(Collected data entries)
"""

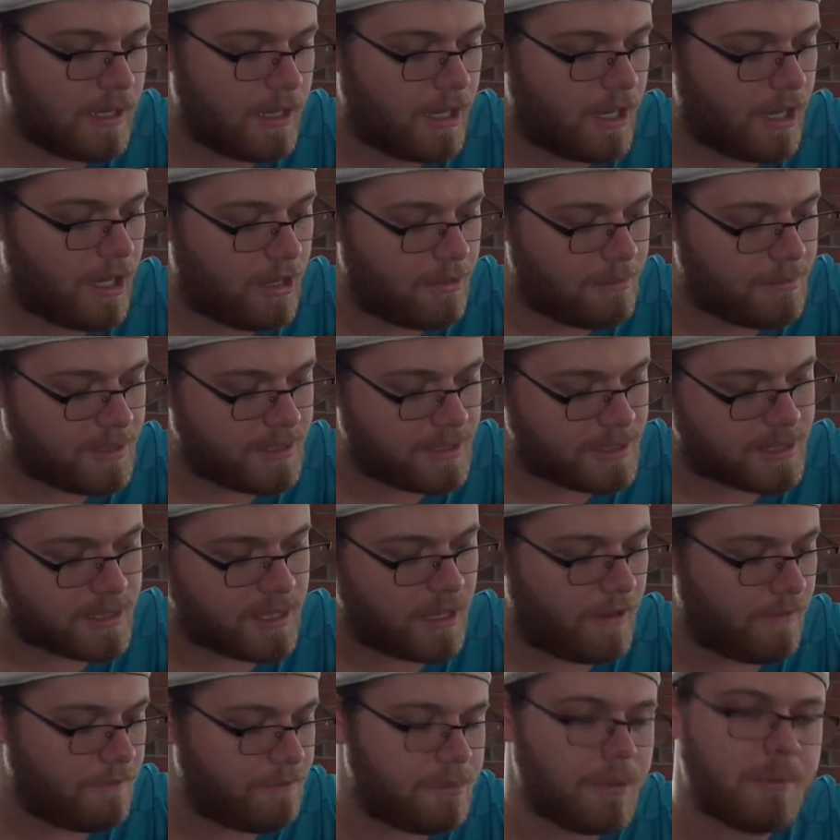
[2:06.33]
and
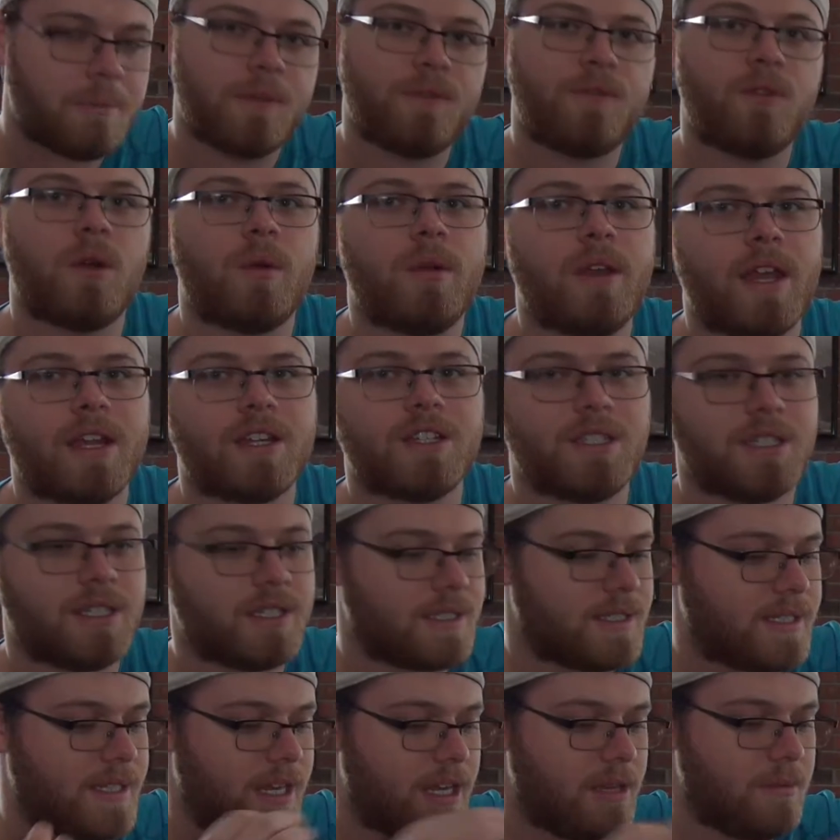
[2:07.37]
stuff, but before we actually get
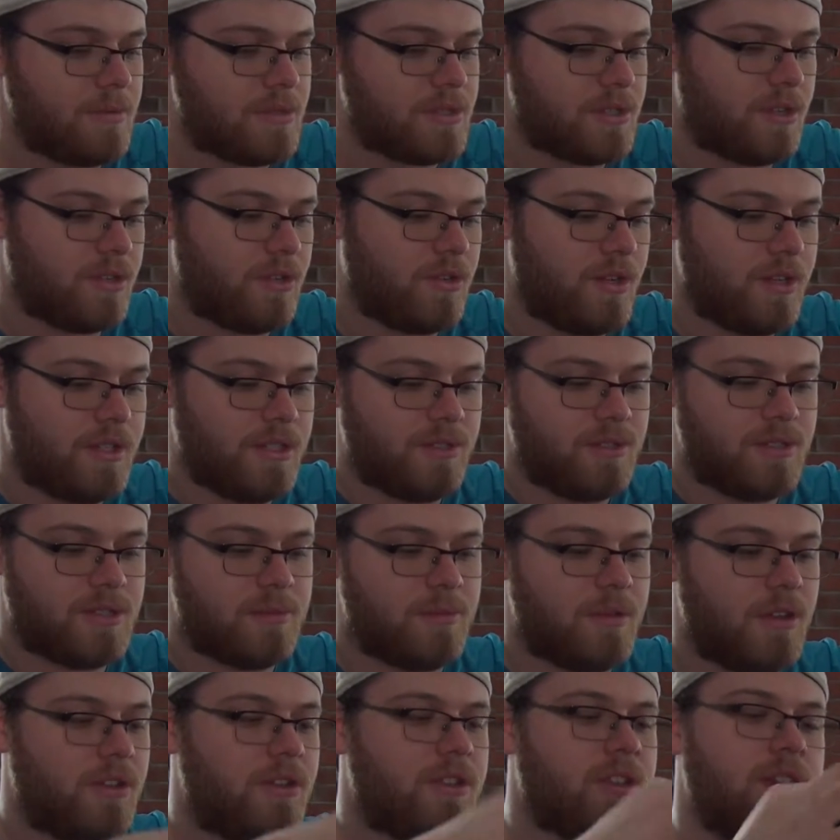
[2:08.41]
to the cables, I'll go ahead and do
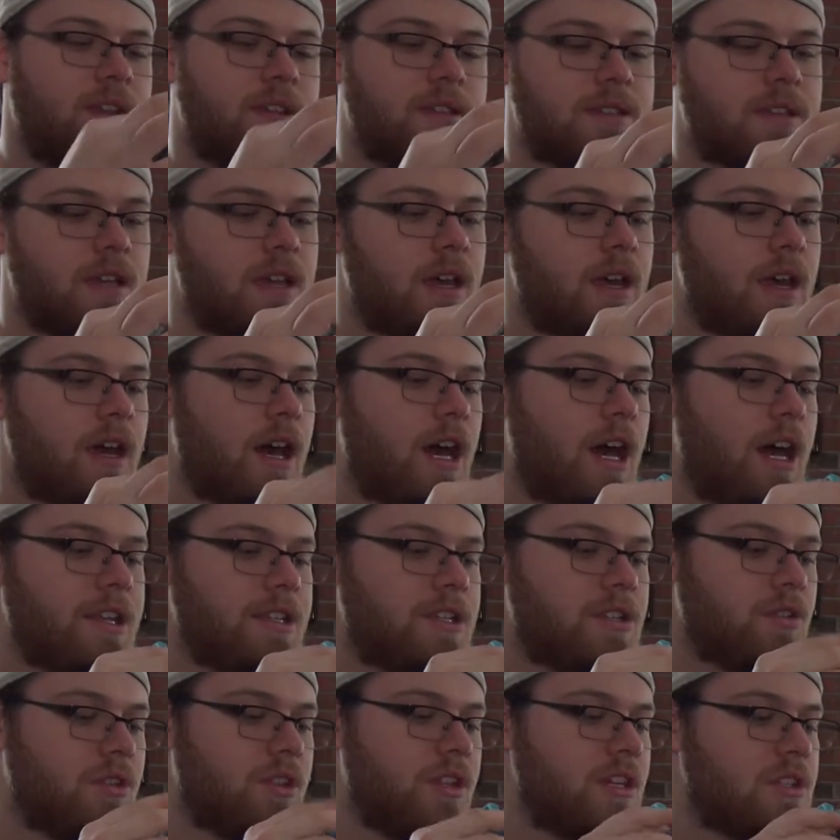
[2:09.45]
some other things.
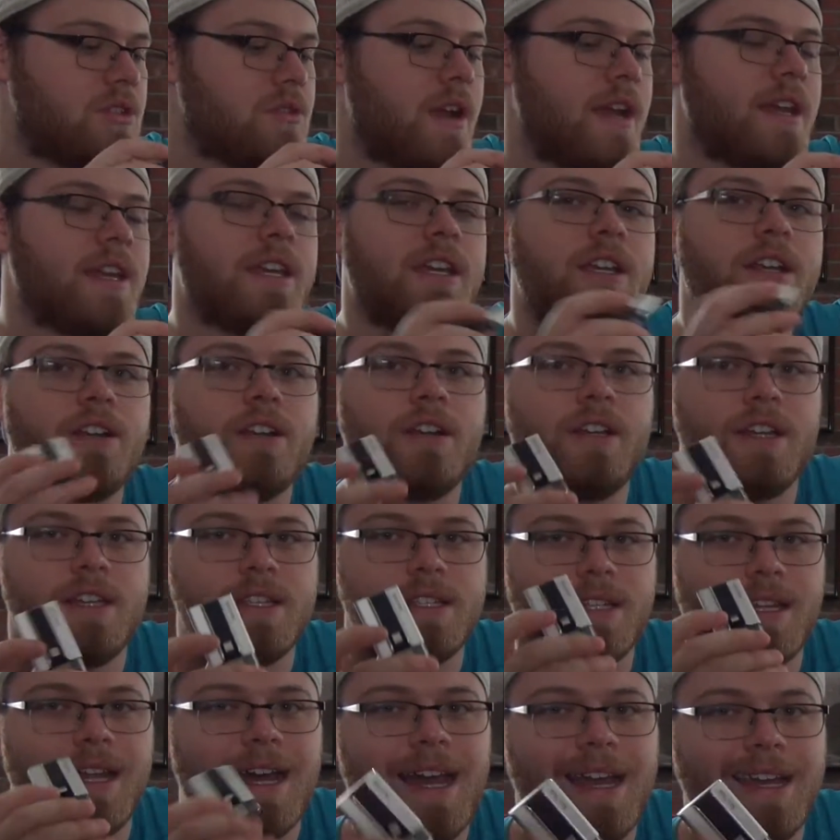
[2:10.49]
So this right here is
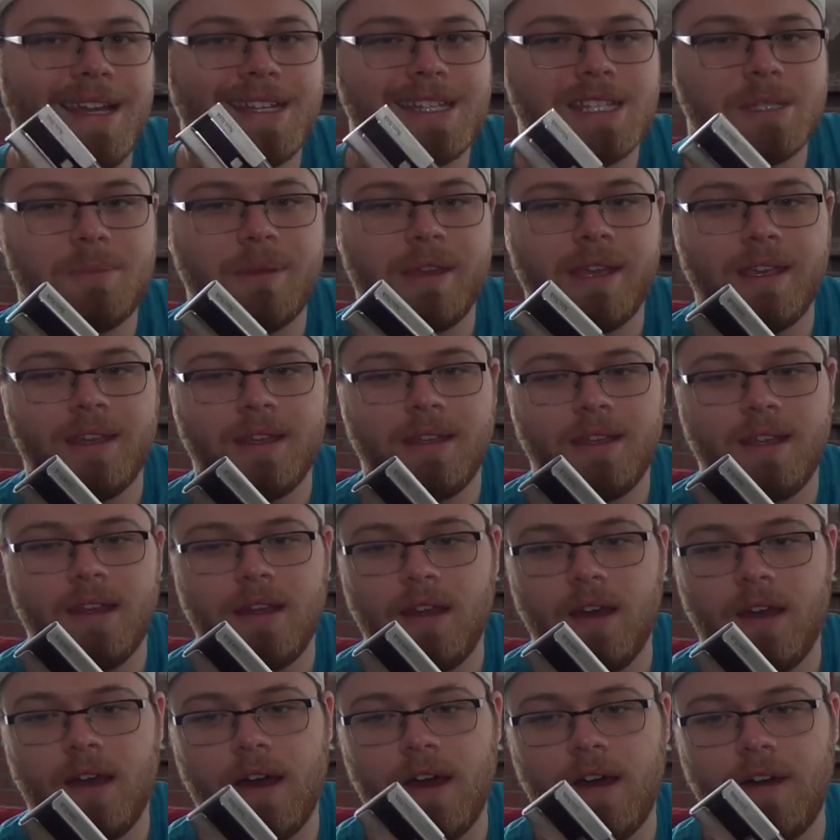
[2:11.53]
an
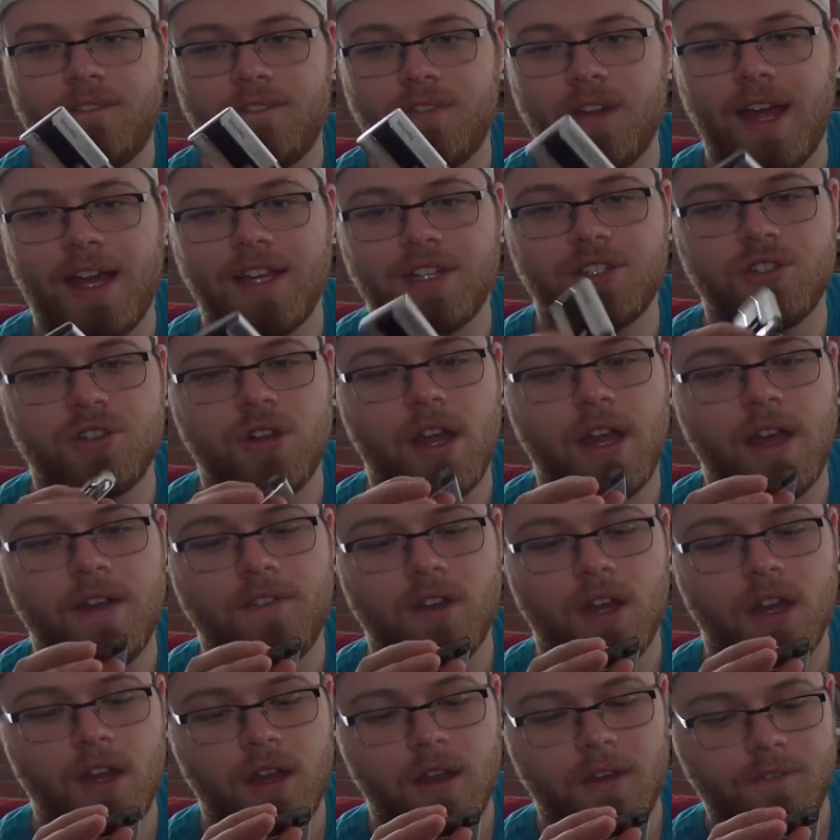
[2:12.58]
iXpand flash
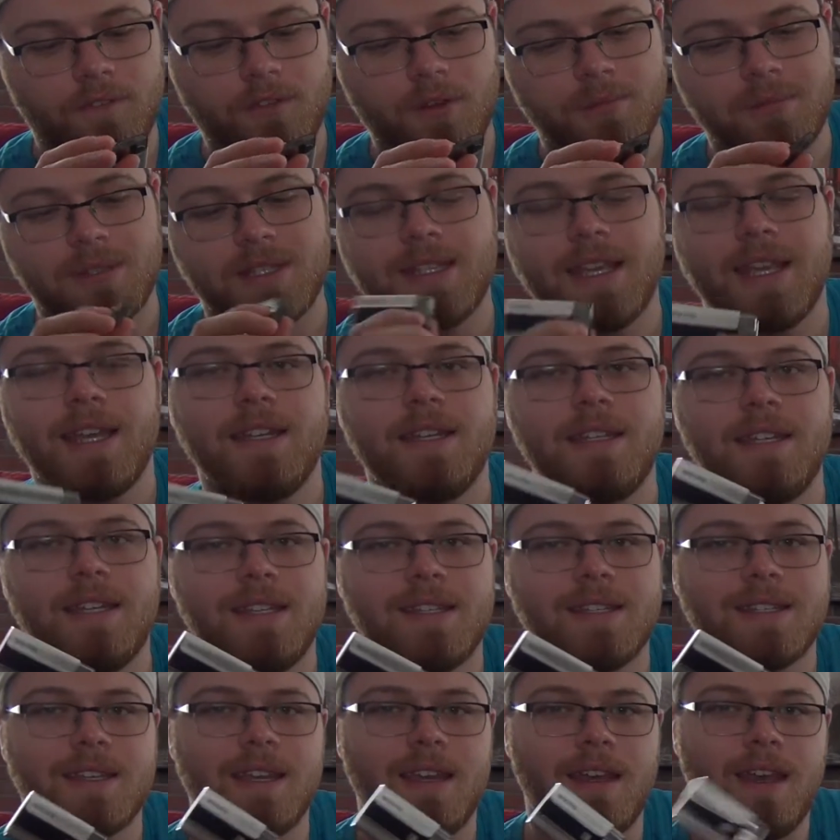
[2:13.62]
drive from
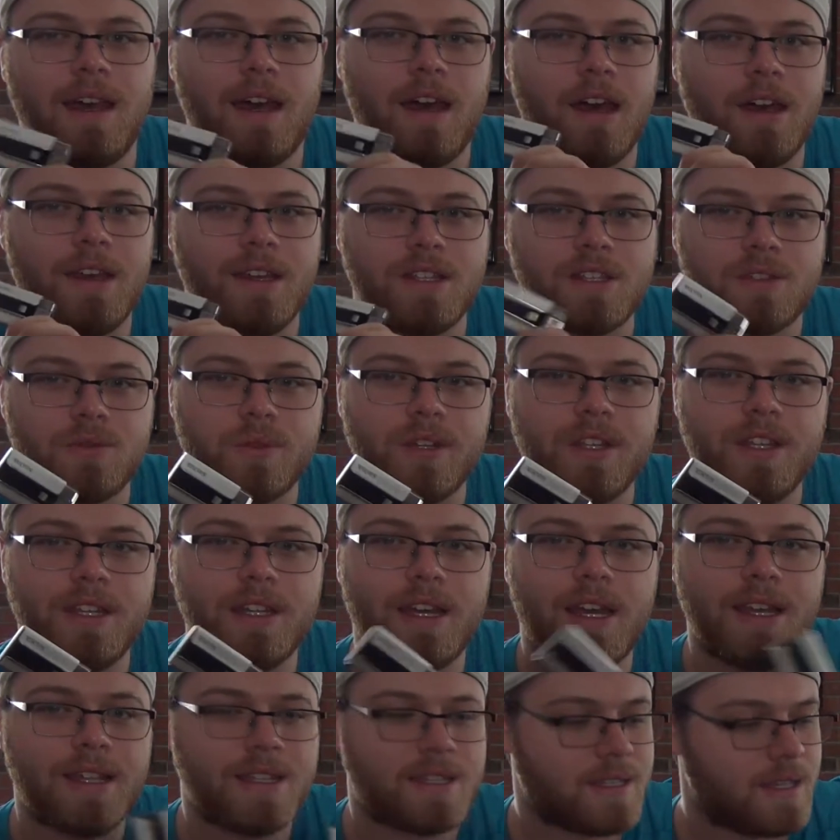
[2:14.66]
SanDisk. It's really
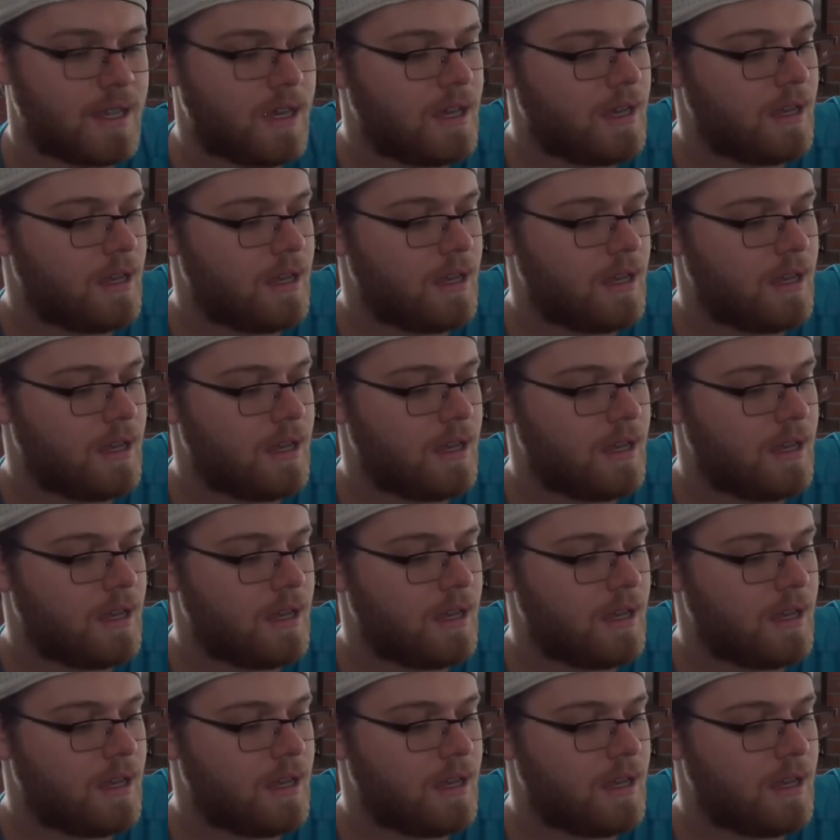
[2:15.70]
nice.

"""

• [YOUR TASK] Retype the data above exactly; pictures are not part of the copy.

• [REPLY TO THE TASK]
[2:06.33]
and
[2:07.37]
stuff, but before we actually get
[2:08.41]
to the cables, I'll go ahead and do
[2:09.45]
some other things.
[2:10.49]
So this right here is
[2:11.53]
an
[2:12.58]
iXpand flash
[2:13.62]
drive from
[2:14.66]
SanDisk. It's really
[2:15.70]
nice.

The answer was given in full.